JD: Now, you went on Second Chance, the game that resembled PYL. Back to PYL, how was your preparation going into the show?
RP: It was pretty smooth right from the beginning. I went in with the attitude that I would as if I was at a friends house playing a game, but knew they wanted me to be demonstrative. I prepared for it by determining ahead of time how much I would need to be ahead per whammy before I would pass them and thought I could reduce the risk of hitting whammies by waiting until the board changed right after a bunch of whammies showed up. Having a framework like that helped me feel a little less nervous and helped me.

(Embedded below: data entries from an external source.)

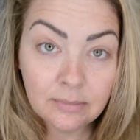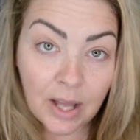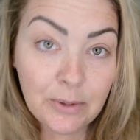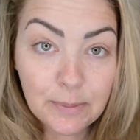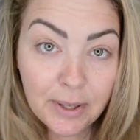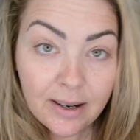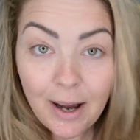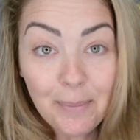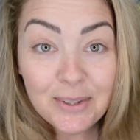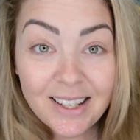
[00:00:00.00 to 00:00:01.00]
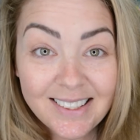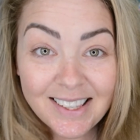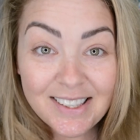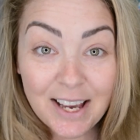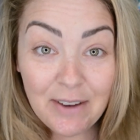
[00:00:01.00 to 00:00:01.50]
Now, it's been a couple days
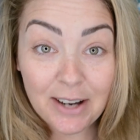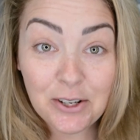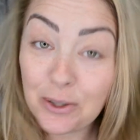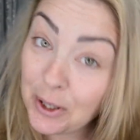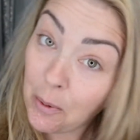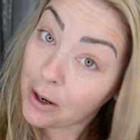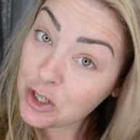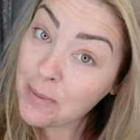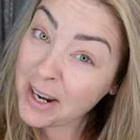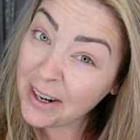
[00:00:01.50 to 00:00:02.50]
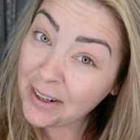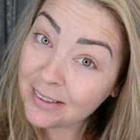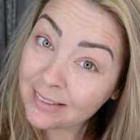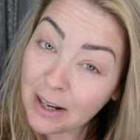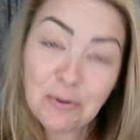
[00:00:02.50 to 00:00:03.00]
since I've actually washed my hair.
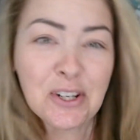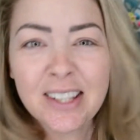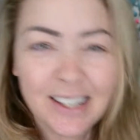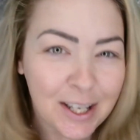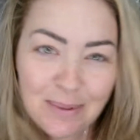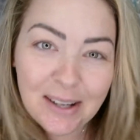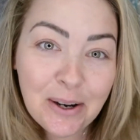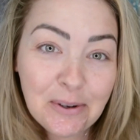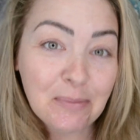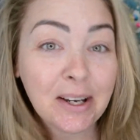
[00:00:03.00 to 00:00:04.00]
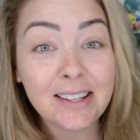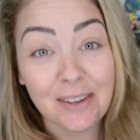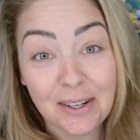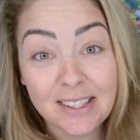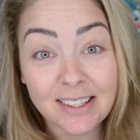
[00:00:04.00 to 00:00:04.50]
And we're just gonna keep that going because
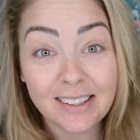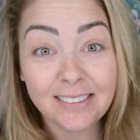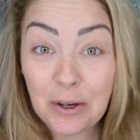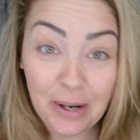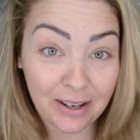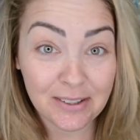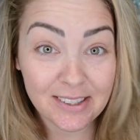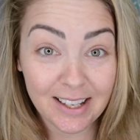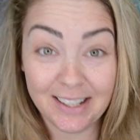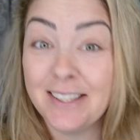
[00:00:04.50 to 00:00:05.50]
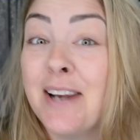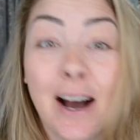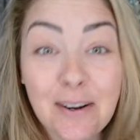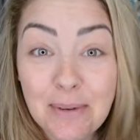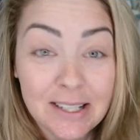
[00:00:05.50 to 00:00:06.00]
honestly, who cares? It's
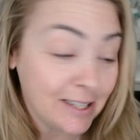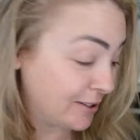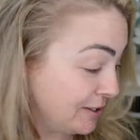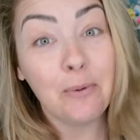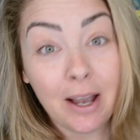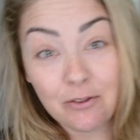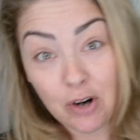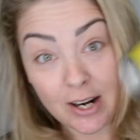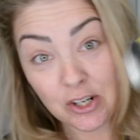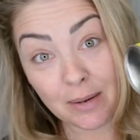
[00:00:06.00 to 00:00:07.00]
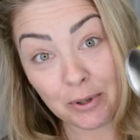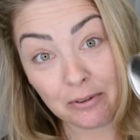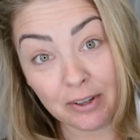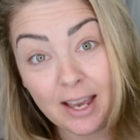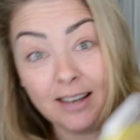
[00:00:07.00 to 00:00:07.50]
not a big deal. We have dry shampoo
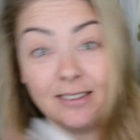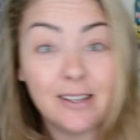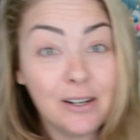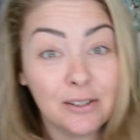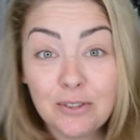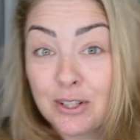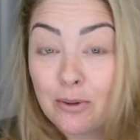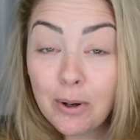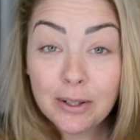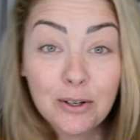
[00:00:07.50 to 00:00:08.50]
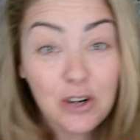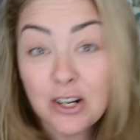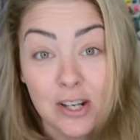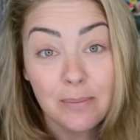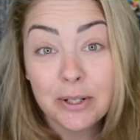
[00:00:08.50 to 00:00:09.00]
for that. So just throw a little dry
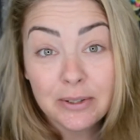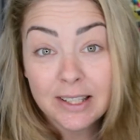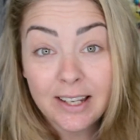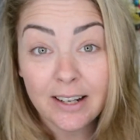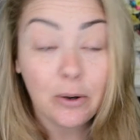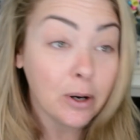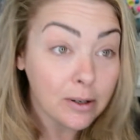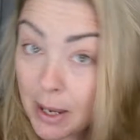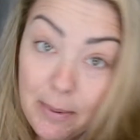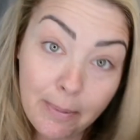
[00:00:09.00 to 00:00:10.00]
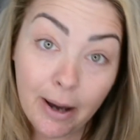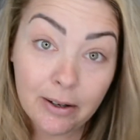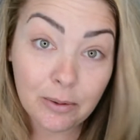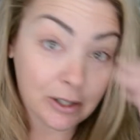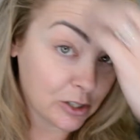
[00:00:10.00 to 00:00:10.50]
shampoo in there, or baby
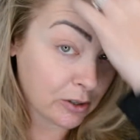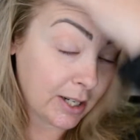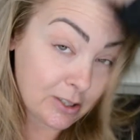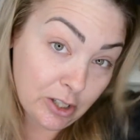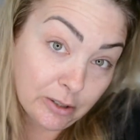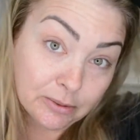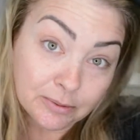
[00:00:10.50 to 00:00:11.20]
powder works great too.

I had a bunch of friends and family in the audience and that made it a lot more exciting as well. I had a great time.

JD: That all sounds great. Now, I know you have heard about the new PYL show...I bet you'd like to get on it, huh?
RP: You bet! I think I could take a few more bucks away from the whammy!

JD: Ha! Well, Rick, it has been an absolute treat! Good luck with everything in Hawaii, and I hope everything turns out great for you there! Great talking with you, and we should do this again sometime!

For now, this is Jason Hernandez saying thanks for Pressing Your Luck! Bye bye.